I trust that I am speaking the truth about some of my hearers who have been listening to me for a long time. I have hammered at you with all my might—I do not see that I have done much, yet, but I do know that this hammer does not go to be beaten and, as long as you live, and I live, it will do the same work! In the name of the everlasting God, the Gospel shall still be brought to bear upon your heart and conscience! O God, grant that we may not be disappointed at the result of our labors, but may the hard hearts yield, after all, to the blows of the Gospel hammer!
If any of you are in the habit of hearing sermons which are very fine, very elegant, very logical, very proper, yet if they never strike you as the hammer strikes the rock—if they never aim at breaking your hearts—do not waste any more Sundays in hearing them, for they are not God’s Word! This Word is a hammering Word and if the preacher’s message does not strike you—if it does not ultimately break you in pieces—it is because it is not the Word of God to which you have been listening! This is the test which God, Himself, gives to distinguish the true from the false, "Is not My Word like as a fire, and like a hammer that breaks the rock in pieces?"

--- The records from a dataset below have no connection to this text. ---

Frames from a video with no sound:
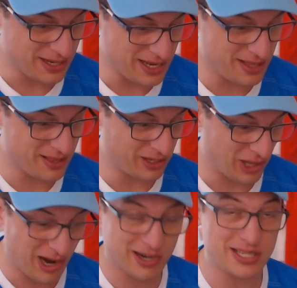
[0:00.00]
in the
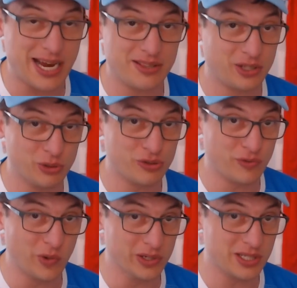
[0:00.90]
locks and the loose
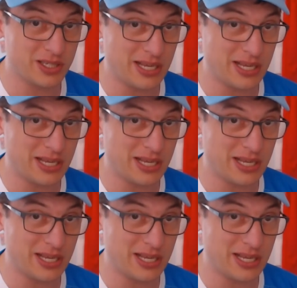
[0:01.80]
forwards.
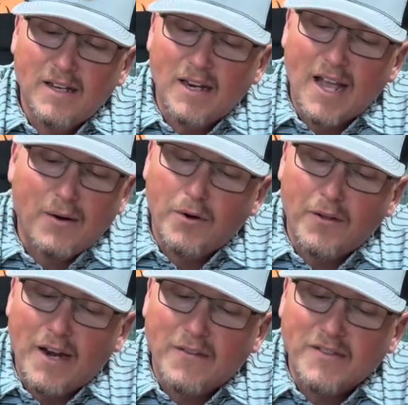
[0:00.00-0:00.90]
I don't know
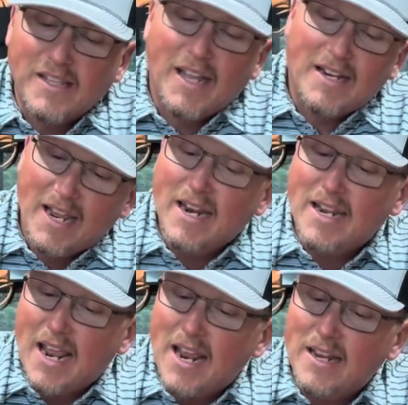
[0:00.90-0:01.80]
that I've seen that.
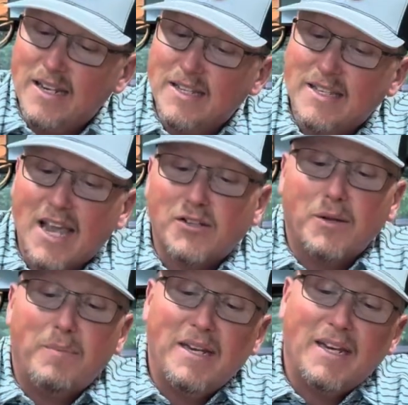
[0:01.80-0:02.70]
It is actually
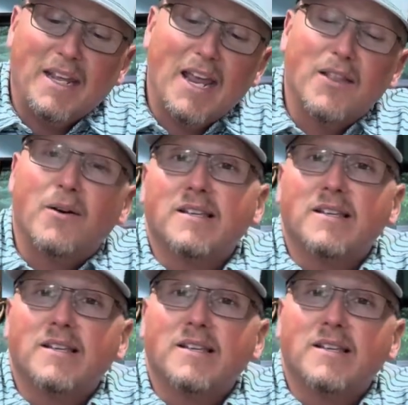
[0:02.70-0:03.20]
pinned together.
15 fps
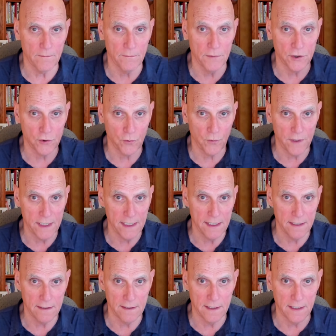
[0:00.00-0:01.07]

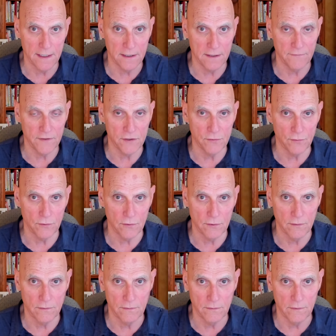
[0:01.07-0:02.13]
between
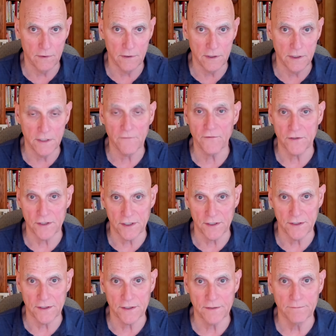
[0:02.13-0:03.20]
individual
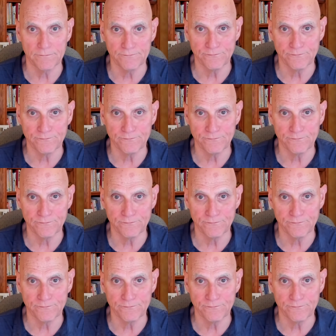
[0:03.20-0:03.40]
differences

Now put the two together—_the fire and the hammer_—and you will see how God makes His servants who are to be instruments for His use. He puts us into the fire of the Word! He melts, He softens, He subdues! Then He takes us out of the fire and welds us with hammer strokes such as only He can give, till He has made us fit instruments for His use! And He goes forth to His sacred work of conquering the multitudes, having in His hands the polished shafts that He has forged with the fire and the hammer of His Word!
So far I have dealt with the statement of our text, that the Word of God has power in it like as a fire, and like a hammer that breaks the rock in pieces.
II. Now I want, in the second place, to ILLUSTRATE THIS STATEMENT by noticing certain parts of God’s Word which have, to our personal knowledge, operated both as a fire and a hammer upon the hearts of men.
A large part of God’s Word is taken up with the revelation of His Law and you cannot fully preach the Gospel if you do not proclaim the Law of the Lord. Men will never receive the balm of the Gospel unless they know something of the wounds that sin has made. If the Law of God is faithfully and fully preached, what a fire it is! What a hammer it is! That Law which takes cognizance of our words and our thoughts. That Law which we are constantly breaking by sins of omission and sins of commission. That Law which declares that God will by no means clear the guilty, that Law which must be followed by punishment upon those who disobey it—for the Lord our God is a jealous God and He will not have His Law trampled upon—that Law is both a fire and a hammer! When once the Spirit of God blesses the solemn declarations about the Law of God so as to bring them home to the conscience, what a hammer it is! What a fire it is!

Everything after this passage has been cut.